ネックレスに触れているくらいで大袈裟な、とか、彼のあんな顔初めて見たな、とか、思考が確かな形を持つ前に浮かんでは消え、浮かんでは消える。
重苦しい空気が肺を満たした。喉が焼けるようだ。首元に手をやり、強く爪を立てる。
先程のまんざらでもなさそうな彼の顔を思い出す。わかっているつもりだった。僕の知らない彼の姿があることくらい。
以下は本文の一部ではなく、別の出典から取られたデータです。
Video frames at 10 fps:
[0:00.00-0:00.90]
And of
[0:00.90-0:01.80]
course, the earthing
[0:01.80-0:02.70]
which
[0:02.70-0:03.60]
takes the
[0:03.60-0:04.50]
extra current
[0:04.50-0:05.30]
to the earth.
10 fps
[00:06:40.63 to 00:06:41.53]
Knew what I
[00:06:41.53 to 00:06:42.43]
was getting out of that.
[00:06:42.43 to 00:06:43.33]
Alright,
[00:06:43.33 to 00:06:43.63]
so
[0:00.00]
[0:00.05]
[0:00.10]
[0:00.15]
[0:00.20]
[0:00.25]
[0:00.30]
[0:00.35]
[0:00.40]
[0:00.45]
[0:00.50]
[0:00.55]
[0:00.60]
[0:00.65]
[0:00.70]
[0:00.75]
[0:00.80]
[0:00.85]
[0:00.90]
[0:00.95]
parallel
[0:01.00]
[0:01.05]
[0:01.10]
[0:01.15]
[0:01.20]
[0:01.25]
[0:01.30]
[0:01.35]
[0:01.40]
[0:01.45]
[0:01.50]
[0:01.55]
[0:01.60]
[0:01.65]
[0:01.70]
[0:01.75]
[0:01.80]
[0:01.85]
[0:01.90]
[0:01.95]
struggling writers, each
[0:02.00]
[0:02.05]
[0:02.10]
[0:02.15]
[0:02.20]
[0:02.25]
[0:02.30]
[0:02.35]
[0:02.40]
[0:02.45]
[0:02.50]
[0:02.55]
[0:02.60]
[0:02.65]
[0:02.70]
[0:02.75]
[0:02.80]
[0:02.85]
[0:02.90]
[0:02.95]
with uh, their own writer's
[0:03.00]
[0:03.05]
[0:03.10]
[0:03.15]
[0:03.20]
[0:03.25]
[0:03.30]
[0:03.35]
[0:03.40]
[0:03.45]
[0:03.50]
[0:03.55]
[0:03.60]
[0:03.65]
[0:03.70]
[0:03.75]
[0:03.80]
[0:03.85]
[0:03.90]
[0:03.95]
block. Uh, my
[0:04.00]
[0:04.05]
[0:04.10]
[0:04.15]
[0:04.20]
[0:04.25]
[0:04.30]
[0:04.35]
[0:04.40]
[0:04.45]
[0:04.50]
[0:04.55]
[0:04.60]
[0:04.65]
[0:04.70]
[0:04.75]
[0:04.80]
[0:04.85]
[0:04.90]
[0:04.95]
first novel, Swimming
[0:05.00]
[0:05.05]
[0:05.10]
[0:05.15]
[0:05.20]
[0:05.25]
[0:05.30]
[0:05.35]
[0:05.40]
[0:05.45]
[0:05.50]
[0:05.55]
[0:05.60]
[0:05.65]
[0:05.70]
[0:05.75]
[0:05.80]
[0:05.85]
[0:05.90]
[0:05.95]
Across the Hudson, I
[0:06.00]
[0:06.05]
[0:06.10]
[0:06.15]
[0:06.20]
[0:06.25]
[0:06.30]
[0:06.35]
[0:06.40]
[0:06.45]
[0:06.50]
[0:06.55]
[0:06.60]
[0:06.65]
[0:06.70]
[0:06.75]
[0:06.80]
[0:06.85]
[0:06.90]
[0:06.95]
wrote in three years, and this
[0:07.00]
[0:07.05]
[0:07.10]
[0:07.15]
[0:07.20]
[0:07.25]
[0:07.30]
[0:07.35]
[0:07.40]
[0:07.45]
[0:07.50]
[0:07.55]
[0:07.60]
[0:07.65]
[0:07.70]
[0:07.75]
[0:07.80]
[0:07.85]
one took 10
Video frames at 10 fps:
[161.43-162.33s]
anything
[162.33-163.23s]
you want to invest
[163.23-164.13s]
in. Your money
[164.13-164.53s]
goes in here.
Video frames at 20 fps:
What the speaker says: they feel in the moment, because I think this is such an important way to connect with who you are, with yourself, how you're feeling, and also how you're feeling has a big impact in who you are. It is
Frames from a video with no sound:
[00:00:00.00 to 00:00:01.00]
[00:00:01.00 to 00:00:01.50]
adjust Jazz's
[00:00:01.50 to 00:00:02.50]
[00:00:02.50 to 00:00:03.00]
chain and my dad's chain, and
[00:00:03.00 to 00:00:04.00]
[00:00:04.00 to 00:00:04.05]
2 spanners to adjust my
二人で過ごした日々は、僕にとっては夢のような時間だったんだとようやく気付いた。
あのネックレスに指先が触れた瞬間、その魔法が解けた気がした。二人で過ごしたふわふわとした時間が現実に縫い留められる。
その冷たさを自覚すると体の熱も徐々に引いていった。
「帰ろう」ぽつりと呟く。あのネックレスとよく似たデザインのバングルがカチャリと冷たい音を残した。
(テーマ:二人だけの秘密)
「優しさが痛い」
そう言って困ったように笑う彼の顔を思い出す。
あの日から連絡がつかなくなった。
いつもと同じような口ぶりで、いつもと同じ表情だった。
いや、いつもそういう顔をさせていたわけではなくて、そういう顔もするだろうな、という話で…
「わかったわかった、それでどうしたいんだ?」
珈琲を挟んで向いに座る男が、いかにも面倒です、と言わんばかりの態度を見せる。
店内は控えめなジャズと、郊外店舗らしい客層で賑わっていた。
「たまたま再会した小学校の同級生だろ?気にすることもなくね?」
何も言えないでいると、
「何回でも話は聞いてやる」と言って帰り支度を始めてしまった。
店を出てその男と別れた後、
自分はどうしたいんだろうと考える。
しぶる彼に選んでもらった服やアクセサリーを身につけ、
彼に過ごしてもらいやすいよう整えた家へ向かう。
鞄から取り出した家の鍵にはチップのキーホルダーが揺れていた。
(テーマ:優しくしないで)
大学のベンチ。
コンビニで適当に買ったカフェオレとパンを隣に置く。
芝生が見えるここはお気に入りの場所。
今日のように青空が広がっていると
芝生がきらきらと輝いて見え、思わず寝転びたくなる。
スマホが揺れる。
友人は実験にもう少し時間がかかるらしい。
「あと10分で終わるから待ってて!」と猫が土下座して平謝りしているスタンプが一緒に送られてくる。
「先に食べてて」と言わない友人に愛おしさが込み上げる。
了解と一言送ると、
芝生の匂いに眠たくなってくる。
薬品の匂いや、色とりどりの液体が入った試験管を思い浮かべる。
午後からの実験手順を考えながら目を閉じた。